Tagesbericht vom 07.02.2009

Mit einem rundum erfolgreichen Tag beenden wir die diesjährige BJEM.
Für den ersten Punkt sorgte Jonas. Sein Gegner – immerhin Stammspieler der Jugendbundesliga – stellte in der Eröffnung eine Qualität ein. Dass sich Jonas solche Vorteile nicht mehr nehmen lässt, hat er in dieser Woche oft genug bewiesen.

Das interne Duell zwischen Leon und Sebastian brachte ein weiteres Mal das Thema aktives oder passives Endspielverhalten zur Sprache. Diesmal hatte Leon den aktiveren Turm und gewann nach lange ausgeglichener Partie sicher.

Mario und Oliver mussten heute am längsten kämpfen, verließen aber schließlich als Sieger den Turniersaal. Olis Partie gegen den überforderten Tabellenletzten (erst 6 Jahre alt) war lange ausgeglichen. Man konnte freilich immer darauf vertrauen, dass der Gegner im Endspiel den Überblick verlieren würde – so auch heute. Mit etwas mehr Aufmerksamkeit hätte Oli aber sicher auch einen schon früher möglichen Figurengewinn bemerkt…

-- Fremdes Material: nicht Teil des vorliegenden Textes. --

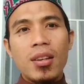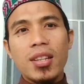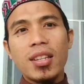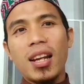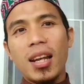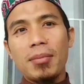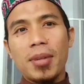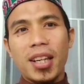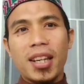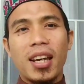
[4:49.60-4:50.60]
setelah
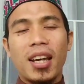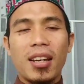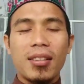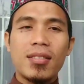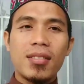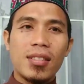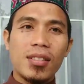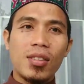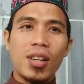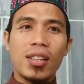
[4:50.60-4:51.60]
mereka
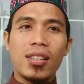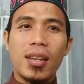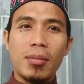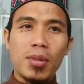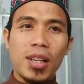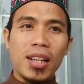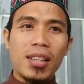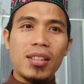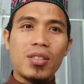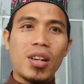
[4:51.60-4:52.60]
sholat qiyam mulai
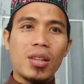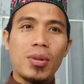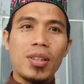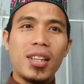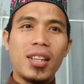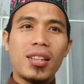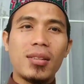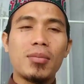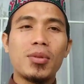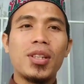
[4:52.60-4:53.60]
dan sholat witir,
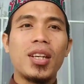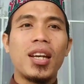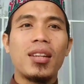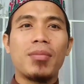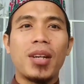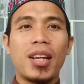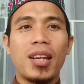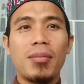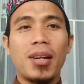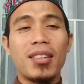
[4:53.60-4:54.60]
kemudian
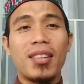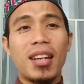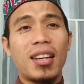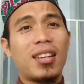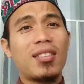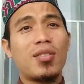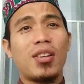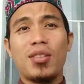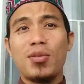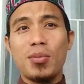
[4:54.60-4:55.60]
mereka melaksanakan
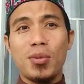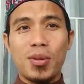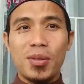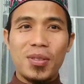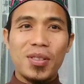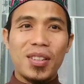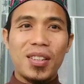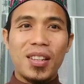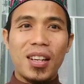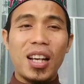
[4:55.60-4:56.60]
sholat subuh
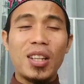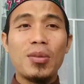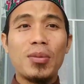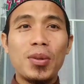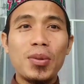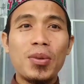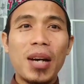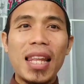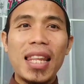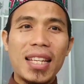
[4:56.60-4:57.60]
atau menunggu
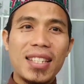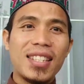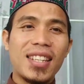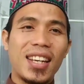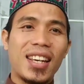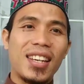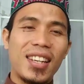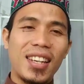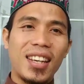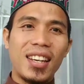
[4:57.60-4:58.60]
azan sejenak,
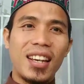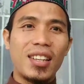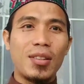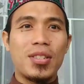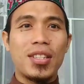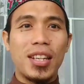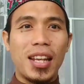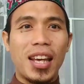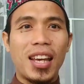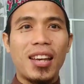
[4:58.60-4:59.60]
ya, atau
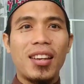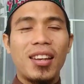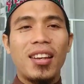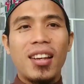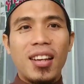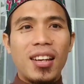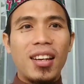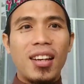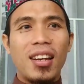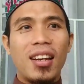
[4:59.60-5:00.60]
sejenak
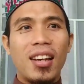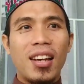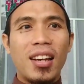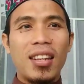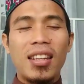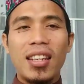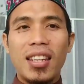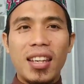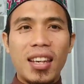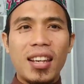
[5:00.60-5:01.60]
eh,
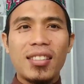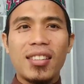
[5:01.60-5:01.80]
zikir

Mario revanchierte sich gegen Robert Kempowski erfolgreich für die Vorjahresniederlage. Lange belagerte er eine Bauernschwäche, wenn auch nicht mit letzter Konsequenz. Das Turmendspiel war zwischenzeitlich in großer Gefahr, doch mit einem klitzekleinen Trick drehte es Mario noch zu seinen Gunsten.

Turnierbilanz

Platz Name Punkte Verein Schule
8. Leon Rolfes SF Siemensstadt Herder-Gymnasium
17. Sebastian Maaßen SF Siemensstadt Herder-Gymnasium
18. Jonas Brenck SF Siemensstadt Herder-Gymnasium
22. Mario Wonneberger 3 SF Siemensstadt Canisius-Kolleg
24. Oliver Stoll 3 SC Weisse Dame Herder-Gymnasium

Die nüchternen Zahlen lesen sich ganz erfreulich. Gegenüber der verkorksten BJEM des Vorjahres gelang uns eine deutliche Steigerung. Leon hat sich unter den Top-Ten etabliert, auch wenn er den Abstand zur absoluten Spitze nicht verkürzen konnte. Sebastian spielte seinen bisher besten Wettkampf, belohnte sich mit einem guten Platz und einem riesigen DWZ-Zuwachs. Jonas, Mario und Oliver haben die Erwartungen des Trainers voll erfüllt und werden um wichtige Erfahrungen reicher in die nächsten Turniere gehen.
Anders als vor einem Jahr gab es auch nicht den großen mentalen Durchhänger des ganzen Teams. Nach einer Niederlage kam oft genug ein passender "Aufbaugegner" und diese Chancen wurden konsequent genutzt.

Wenn angesichts solcher Partien von einem wandelnden Freilos die Rede war, ist damit aber auch das Grundproblem dieser Meisterschaft benannt. Im mit vielen jüngeren Spielern aufgeblähten U14-Feld wurde ein deutlich geringeres Spielniveau geboten, als in früheren Jahren. Wir können erhobenen Hauptes auf die Tabelle blicken, werden aber unsere Ergebnisse auch richtig einordnen.

Unser größtes Defizit lag in der Gestaltung der Endspiele. Hier hat der Trainer viele wichtige Ansätze für die weitere Arbeit erkannt. Oft wurde in dieser Partiephase viel zu passiv agiert. Außerdem gab es mehrfach gravierende Fehlbewertungen beim Übergang vom Turm- zum Bauernendspiel. Das kostete uns wertvolle Punkte.
Das Ausnutzen der Bedenkzeit war bisher oft unsere große Stärke. Diesmal passten wir uns leider auch in dieser Hinsicht dem bescheidenen Gesamtniveau an. Selbst unser gründlichster Denker Sebastian spielte im Schnitt nur wenig mehr als 2 Stunden pro Partie. Alle anderen lagen zwischen 1½ und 2 Stunden. Das ist auf jeden Fall zu wenig.